Seit Jahrzehnten entfaltete sich zum ersten Mal wieder ein fröhliches und frisches Leben in Rodanseck, und glückliche Menschen walteten dort. Und die Jahre gingen hin und eine blühende Kinderschaar wuchs heran, gesund an Leib und Seele, der Stolz und die Freude ihrer Eltern. Es war ein gastliches Haus geworden, und es herrschte dort ein reger Verkehr mit nahen und fernen Freunden, aber der liebste Gast für Alle war Tante Gertrud; sie selbst fühlte sich nirgends glücklicher als unter ihren geliebtesten Menschen in Rodanseck, und wenn sie im Kreise der Kinder saß, von Jedem mit Liebe gehegt und gepflegt, dann sagte sie wohl zu Elisabeth: »hatte ich nicht Recht, Elisabeth, wenn ich Dir einmal versicherte, daß ich sehr glücklich sei? Kann es ein schöneres Loos geben, als das meine?«

Valeska von Lauenstein hatte zwei Jahre nach Eberhards Tode Herrn von Rennertsdorf geheirathet und eine herzliche Freundschaft verband sie und Elisabeth.

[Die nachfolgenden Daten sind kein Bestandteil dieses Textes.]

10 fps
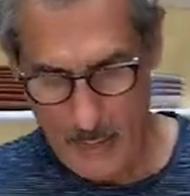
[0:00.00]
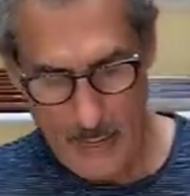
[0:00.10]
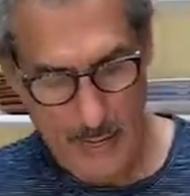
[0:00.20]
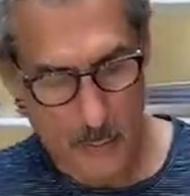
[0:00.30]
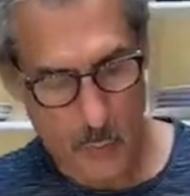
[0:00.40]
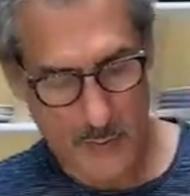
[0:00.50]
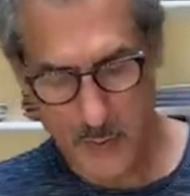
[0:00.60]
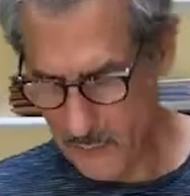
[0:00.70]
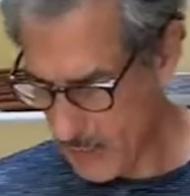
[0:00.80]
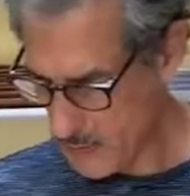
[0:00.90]
And once you've
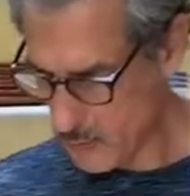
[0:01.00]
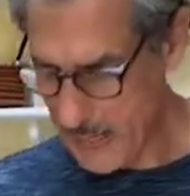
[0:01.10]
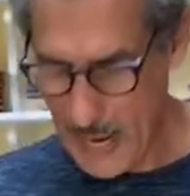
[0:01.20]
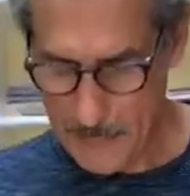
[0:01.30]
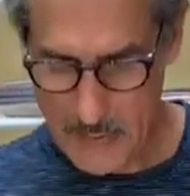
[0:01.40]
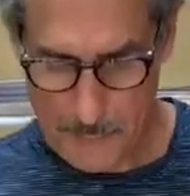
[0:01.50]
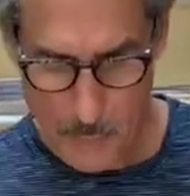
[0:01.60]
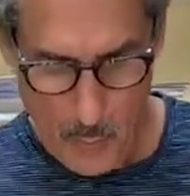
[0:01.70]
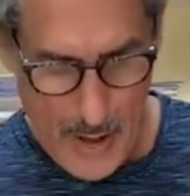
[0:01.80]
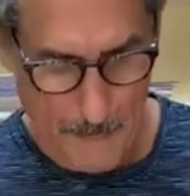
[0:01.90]
got your cabbage
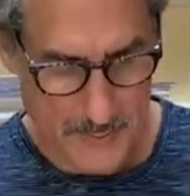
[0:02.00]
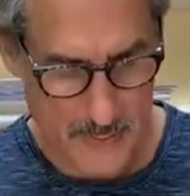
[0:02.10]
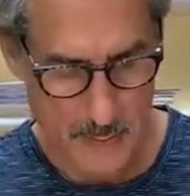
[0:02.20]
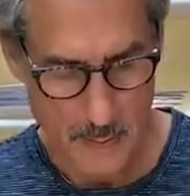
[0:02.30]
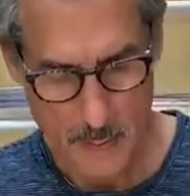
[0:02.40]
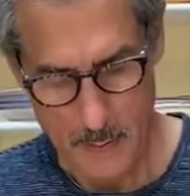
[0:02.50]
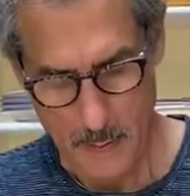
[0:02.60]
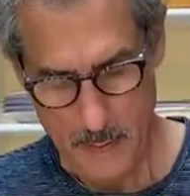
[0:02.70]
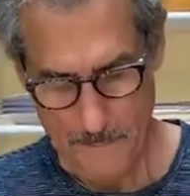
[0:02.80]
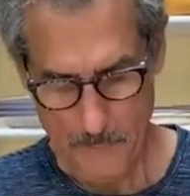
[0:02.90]
prepped,
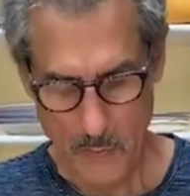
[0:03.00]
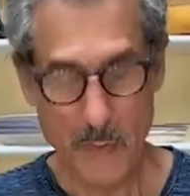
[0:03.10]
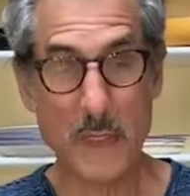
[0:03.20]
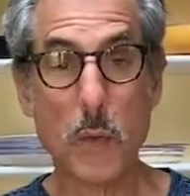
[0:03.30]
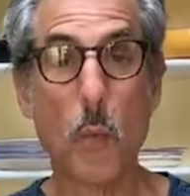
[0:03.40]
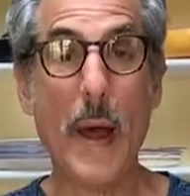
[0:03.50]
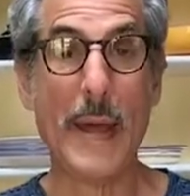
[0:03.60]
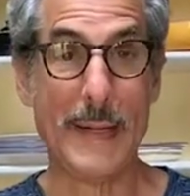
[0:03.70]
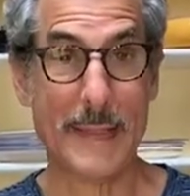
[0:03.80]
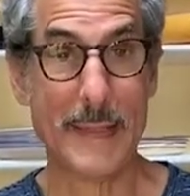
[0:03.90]
you need to weigh
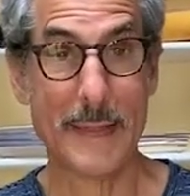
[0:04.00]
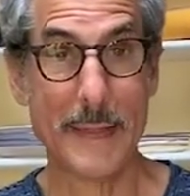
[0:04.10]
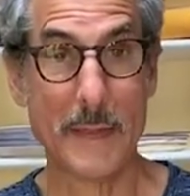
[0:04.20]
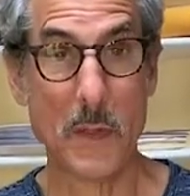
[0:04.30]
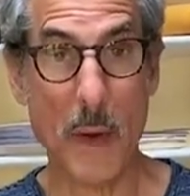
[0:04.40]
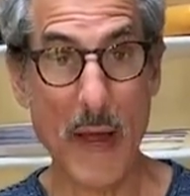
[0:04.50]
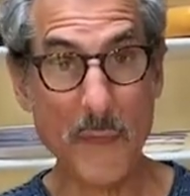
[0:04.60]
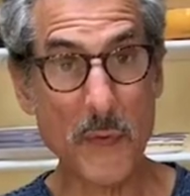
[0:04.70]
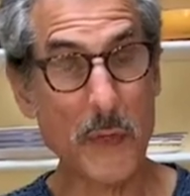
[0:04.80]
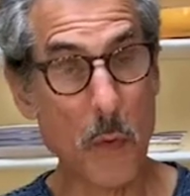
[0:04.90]
it. So after
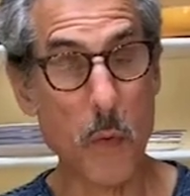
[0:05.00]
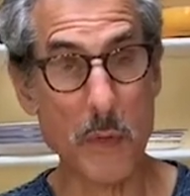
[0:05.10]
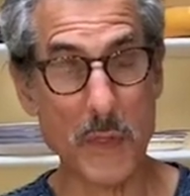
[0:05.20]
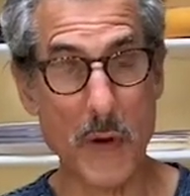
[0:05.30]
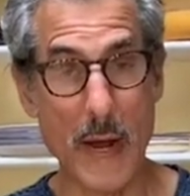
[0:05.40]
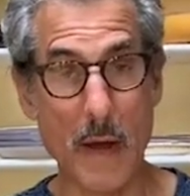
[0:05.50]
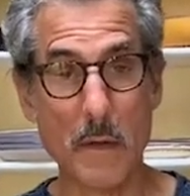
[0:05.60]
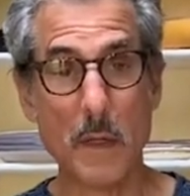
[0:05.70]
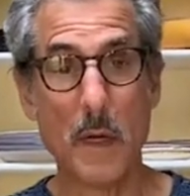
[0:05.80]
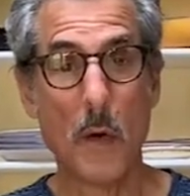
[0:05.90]
the cores are
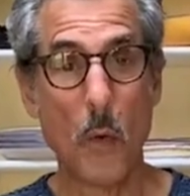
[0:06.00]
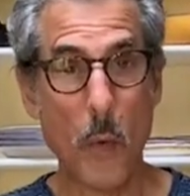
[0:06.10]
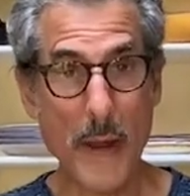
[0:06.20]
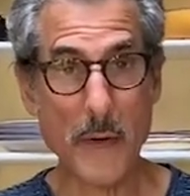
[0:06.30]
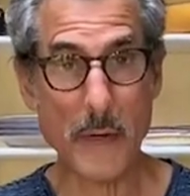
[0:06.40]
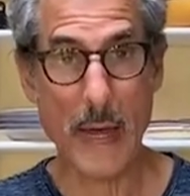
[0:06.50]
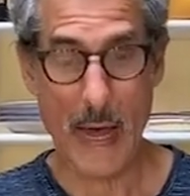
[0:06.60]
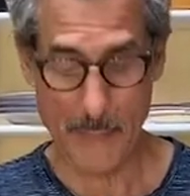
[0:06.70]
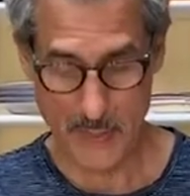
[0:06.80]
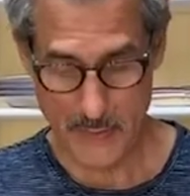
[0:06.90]
out, weigh your
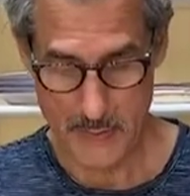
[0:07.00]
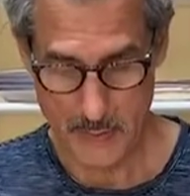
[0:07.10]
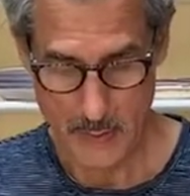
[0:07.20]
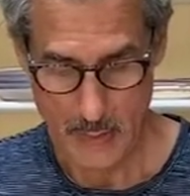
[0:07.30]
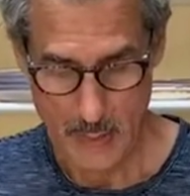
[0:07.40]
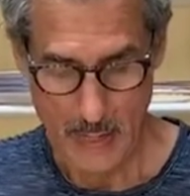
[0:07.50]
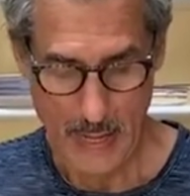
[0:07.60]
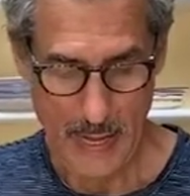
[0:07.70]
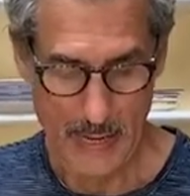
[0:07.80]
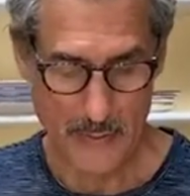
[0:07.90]
cabbage,
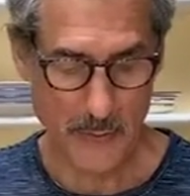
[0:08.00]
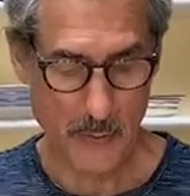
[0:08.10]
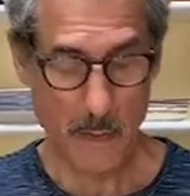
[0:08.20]
and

In Guntersdorf war es öde und still geworden. Als Erich zum ersten Mal nach Rodanseck gekommen war, hatte Gräfin Ebba seinen Besuch nicht angenommen: sie sei schwer leidend, hieß es, und Frau von Voltzau war zu ihrer Pflege und Gesellschaft bei ihr. Aber auch dieser war es nicht gelungen, den Sturm in Gräfin Ebbas Brust zu sänftigen; sie bewahrte ihr Geheimniß, sie hielt äußerlich ihre kühle Ruhe, ihren Stolz aufrecht, aber ihr inneres Leben war gebrochen und elend. Nach einem Jahr starb sie: an gebrochenem Herzen in Folge des Todes ihres Sohnes, sagten die Leute, und schüttelten verwundert die Köpfe, weil ihr Keiner eine solche Tiefe des Empfindens zugetraut hätte, und nun ruhte sie in der Familiengruft der Rodans, neben den beiden Männern, deren Leben sie arm und elend gemacht hatte, und wer auf den Marmortafeln über den drei Särgen die Namen: Graf Eberhard Heinrich von Rodan, Graf Eberhard Ottokar von Rodan und Gräfin Ebba von Rodan, geborne von Niederfelden, las, der ahnte nicht, welch' eine traurige Geschichte, welch' ein düsteres Geheimniß mit diesen Dreien begraben war.